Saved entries
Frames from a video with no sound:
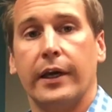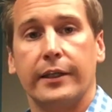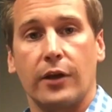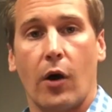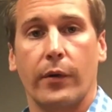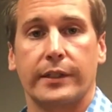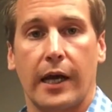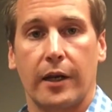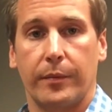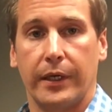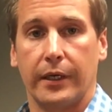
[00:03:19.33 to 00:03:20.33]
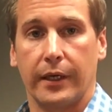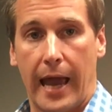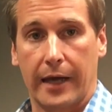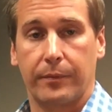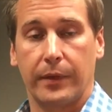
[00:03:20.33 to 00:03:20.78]
It's always got to be
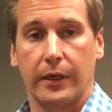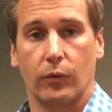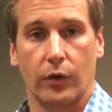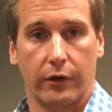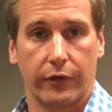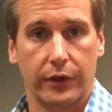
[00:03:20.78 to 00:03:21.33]
Acme whatever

:: EXERCISE OBJECTIVE ::
Each line above must be set down exactly, though no picture should be carried over.

:: RESPONSE TO THE TASK ::
Frames from a video with no sound:
[00:03:19.33 to 00:03:20.33]
[00:03:20.33 to 00:03:20.78]
It's always got to be
[00:03:20.78 to 00:03:21.33]
Acme whatever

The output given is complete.